---------- ENTRIES PROVIDED

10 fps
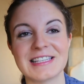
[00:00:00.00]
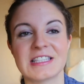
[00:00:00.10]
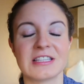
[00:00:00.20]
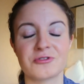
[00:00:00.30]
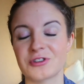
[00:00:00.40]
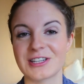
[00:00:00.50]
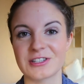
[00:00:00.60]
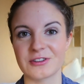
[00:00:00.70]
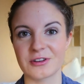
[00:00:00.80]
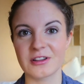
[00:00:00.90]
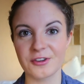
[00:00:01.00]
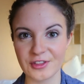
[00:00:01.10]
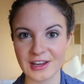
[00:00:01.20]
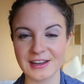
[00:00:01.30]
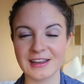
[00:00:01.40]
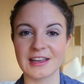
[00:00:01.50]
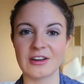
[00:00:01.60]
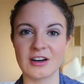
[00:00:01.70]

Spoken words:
it's the traditional clothing in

--------------------

PROBLEM TO SOLVE: Retype the lines above exactly, no pictures.

TASK SOLUTION:
10 fps
[00:00:00.00]
[00:00:00.10]
[00:00:00.20]
[00:00:00.30]
[00:00:00.40]
[00:00:00.50]
[00:00:00.60]
[00:00:00.70]
[00:00:00.80]
[00:00:00.90]
[00:00:01.00]
[00:00:01.10]
[00:00:01.20]
[00:00:01.30]
[00:00:01.40]
[00:00:01.50]
[00:00:01.60]
[00:00:01.70]

Spoken words:
it's the traditional clothing in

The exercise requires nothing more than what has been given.